SUKABUMIUPDATE.com- Aktivitas penambang emas ilegal di kawasan Perhutani Blok Cibuluh yang belakangan diketahui merenggut dua orang korban akibat tertimbun longsoran tanah didalam lobang. Tentunya menjadi sorotan semua pihak, namun dibalik semua itu beredar isu dan mitos yang berkembang di kalangan warga Pajampangan.
Diketahui dalam kurun waktu seminggu sudah memakan korban, satu warga Desa Cihaur, Kecamatan Simpenan, dan satu lagi warga Desa Tamanjaya, Kecamatan Ciemas, Kabupaten Sukabumi.
Isu dan mitos yang beredar bahwa lobang emas yang menelan korban, akan menjadikan emas di dalam lobang tersebut bertambah banyak, satu beban akan menghasilkan kilogram emas.
Baca Juga: Renggut 2 Nyawa, Polhut Bakar Peralatan Tambang Emas Ilegal di Ciemas Sukabumi
"Memang pada awal pembukaan tambang emas, satu beban menghasilkan ons emas, bisa mencapai Rp 10 juta, 15 juta, hingga 20 juta. Yang beredar di masyarakat satu beban menghasilkan kiloan emas, itu hoak," ucap YS (45 tahun) warga Kecamatan Ciemas kepada Sukabumiupdate.com, Sabtu (19/5/2023).
Yah, isu yang beredar satu beban kalau diolah menghasilkan kiloan emas, itu bohong, ujar YS, sehingga lokasi tersebut menjadi buruan para penambang. Ditambah dengan mitos, kalau lokasi tambang banyak yang meninggal atau korban, itu diyakini emasnya akan bertambah.
"Dan itu terjadi pada kasus lahan di Kampung Cibuluh, dalam rentan waktu sekitar satu minggu sudah dua orang yang tertimbun.

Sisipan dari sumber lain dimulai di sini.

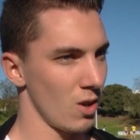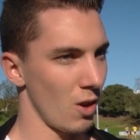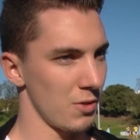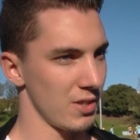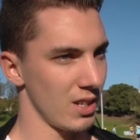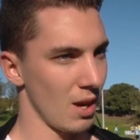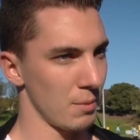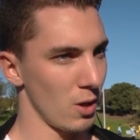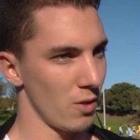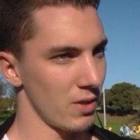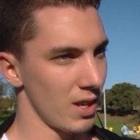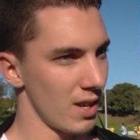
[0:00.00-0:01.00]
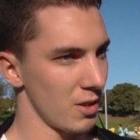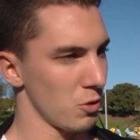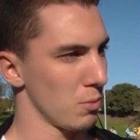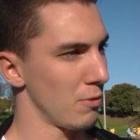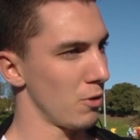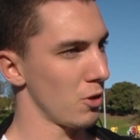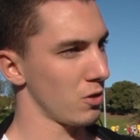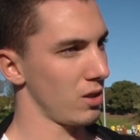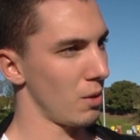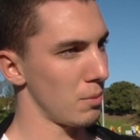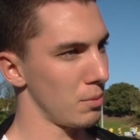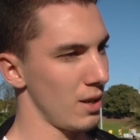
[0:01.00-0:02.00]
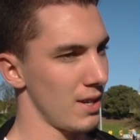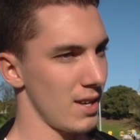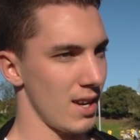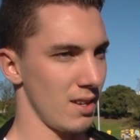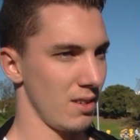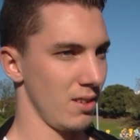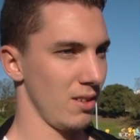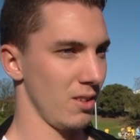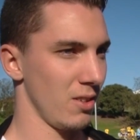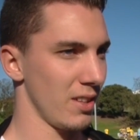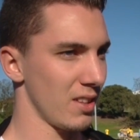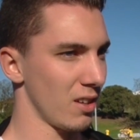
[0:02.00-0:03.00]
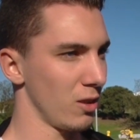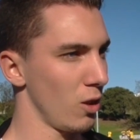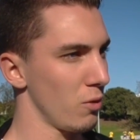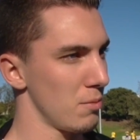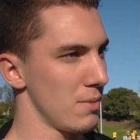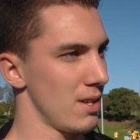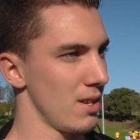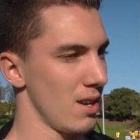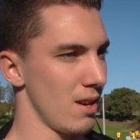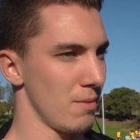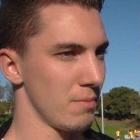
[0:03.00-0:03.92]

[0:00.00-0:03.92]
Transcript: Obviously coming over here, this is my first club played at, and you know, they've done a lot for me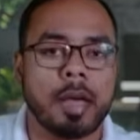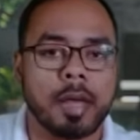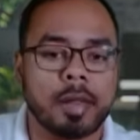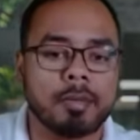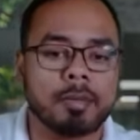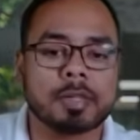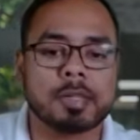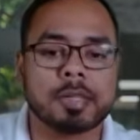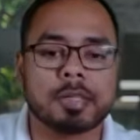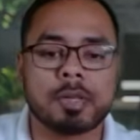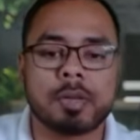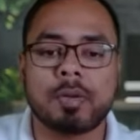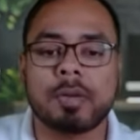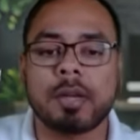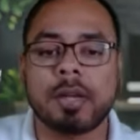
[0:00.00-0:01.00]
And if the
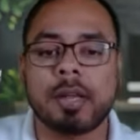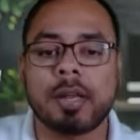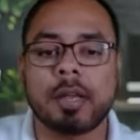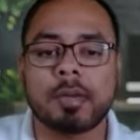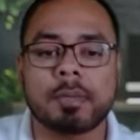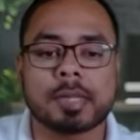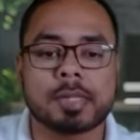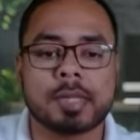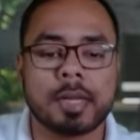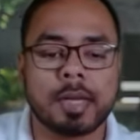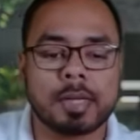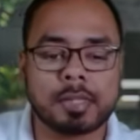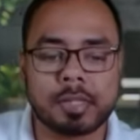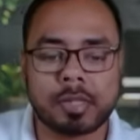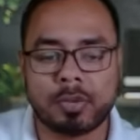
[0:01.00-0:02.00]
system of linear equation
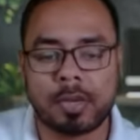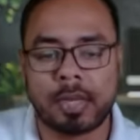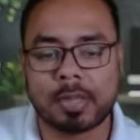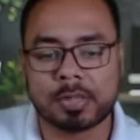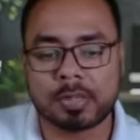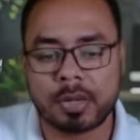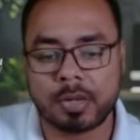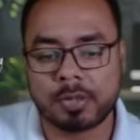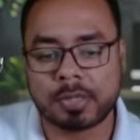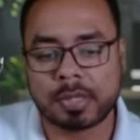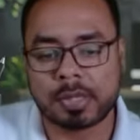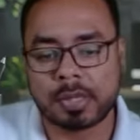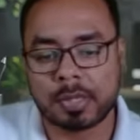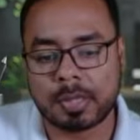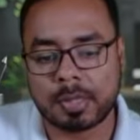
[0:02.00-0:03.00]
has unique
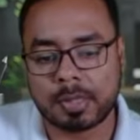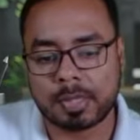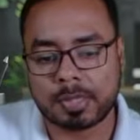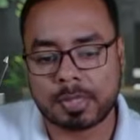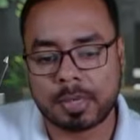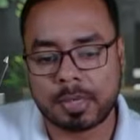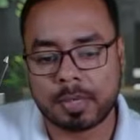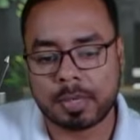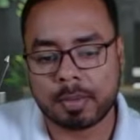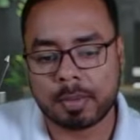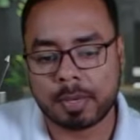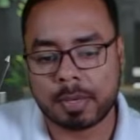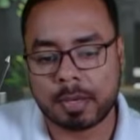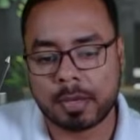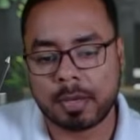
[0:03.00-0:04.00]
solution, then this
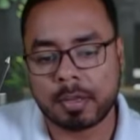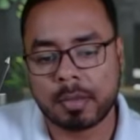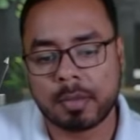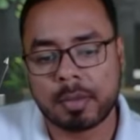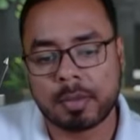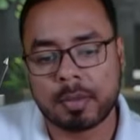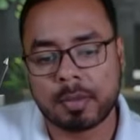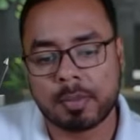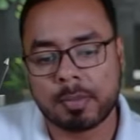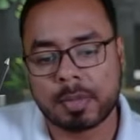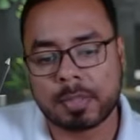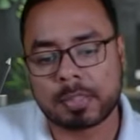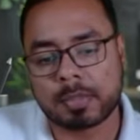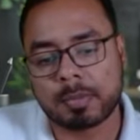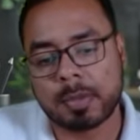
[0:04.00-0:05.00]
determinant
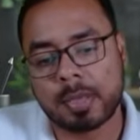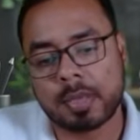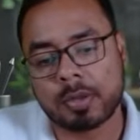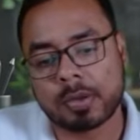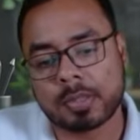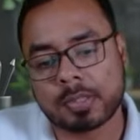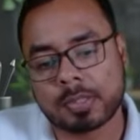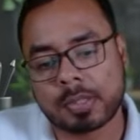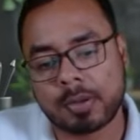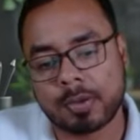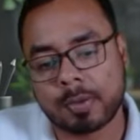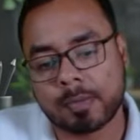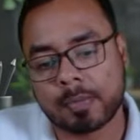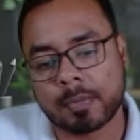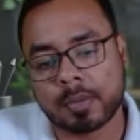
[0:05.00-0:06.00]
must be non-zero,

Itu tidak menjamin dan bukan ukuran bahwa banyak korban, akan banyak emasnya, bahkan ada korban juga saat lobang tidak ada emasnya," jelasnya.
Baca Juga: Tersebar di Beberapa Kecamatan, Hasil Tambang Emas Pajampangan Dijual Kemana?

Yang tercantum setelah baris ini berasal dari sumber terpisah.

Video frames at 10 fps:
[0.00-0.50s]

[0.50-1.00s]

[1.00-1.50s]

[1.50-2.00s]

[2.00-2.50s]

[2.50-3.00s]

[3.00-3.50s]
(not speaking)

Kondisi sekarang sudah ditertibkan sama polisi, TNI, dan pihak Perhutani, tinggal rawan kecelakaan saja, lanjut YS, bisa disebut rawan karena lobang lobang tersebut selain jarak antar lobang tidak jauh hanya dua meter, kiri kanan, depan belakang, juga lobang tersebut tidak ada pasangan kayu atau bambu, karena menang lobang gaut atau rebutan.

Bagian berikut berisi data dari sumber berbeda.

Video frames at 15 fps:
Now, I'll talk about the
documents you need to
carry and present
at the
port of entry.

"Memang kedalamannya tidak mencapai puluhan, paling maksimal tujuh meter, sudah dapat urat emasnya. Juga lobang tersebut rawan ambruk, karena dilokasi tersebut, urat emasnya ngampar di bawah, jadi kalau diambil dinding lobang diatas tidak ada tahanan sehingga rawan ambruk, apalagi di atasnya batu batu besar, batu jenis korong atau besi. Tidak seperti lobang lobang yang aktif digarap ditanah warga, selain ada pasangan, juga urat emasnya berdiri," terangnya.
YS katakan terkait satu hal lagi bahwa ada piring ajaib atau istimewa untuk mensurvei emas di lokasi Cibuluh. Sebenarnya itu bukan piring istimewa atau ajaib, itu piring biasa baik kecil atau pisin, atau piring besar dari bahan beling atau kaca, tembus pandang yang bias dimiliki ibu-ibu.
Baca Juga: Cerita Gurandil Ciemas Sukabumi, Bertaruh Nyawa Demi Rupiah di Tambang Emas
Para penambang yang mengolah menggunakan sistem gulundung, memang sering melakukan survei menggunakan piring, sebelum mengambil bahan emas, tidak seperti penambang sistem rendam, tidak menggunakan survei seperti itu.
"Yang disurvei berupa bebatuan atau butiran tanah seperti pasir yang diambil didasar lobang yang mau ditambang, paling juga sebesar telur, kalau batu ditumbuk dulu, lalu campur air masukan ke piring, lalu dikocok kocok, terus berulang kali, nanti akan kelihatan butiran butiran logam, ada yang warna kuning, kuning semu putih, itu menandakan kadar emas, ada juga tidak ditemukan butiran tersebut, berarti tidak jadi menambang disitu," terangnya.
"Gulundung itu proses pengolahan beban dengan menggunakan kuik atau air raksa, sedangkan rendam menggunakan sianida," ungkapnya.